Every line from the one holding "[00:00:00.00 to 00:00:01.00]" through the last line of the records must be retyped exactly, and no other line or picture may appear in the copy.

DATA FOR REVIEW:
☆ ☆ ☆ ☆ ☆ ☆ ☆
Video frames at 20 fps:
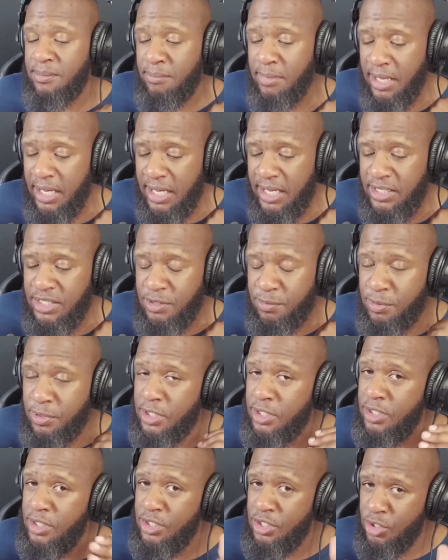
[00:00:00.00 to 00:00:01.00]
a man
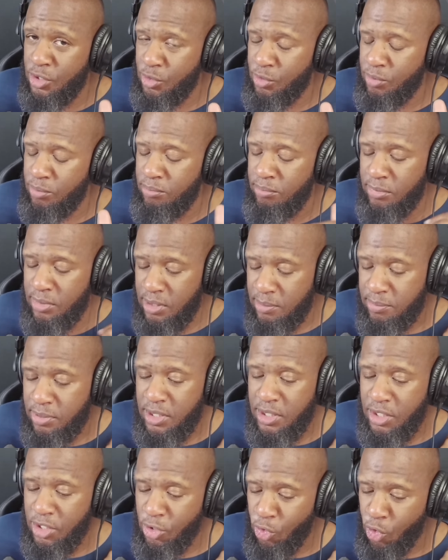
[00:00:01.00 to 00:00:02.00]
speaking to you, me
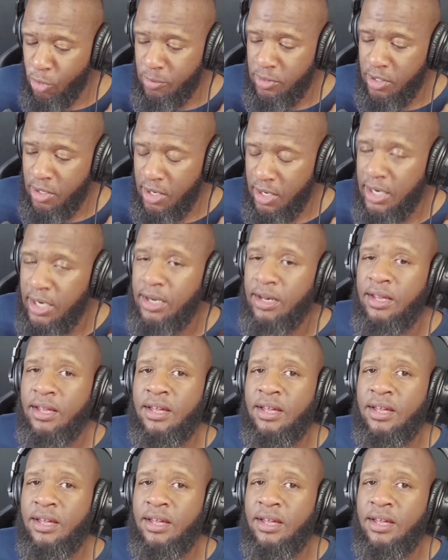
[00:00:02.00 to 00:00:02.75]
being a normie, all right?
☆ ☆ ☆ ☆ ☆ ☆ ☆
ANSWER BOX:
[00:00:00.00 to 00:00:01.00]
a man
[00:00:01.00 to 00:00:02.00]
speaking to you, me
[00:00:02.00 to 00:00:02.75]
being a normie, all right?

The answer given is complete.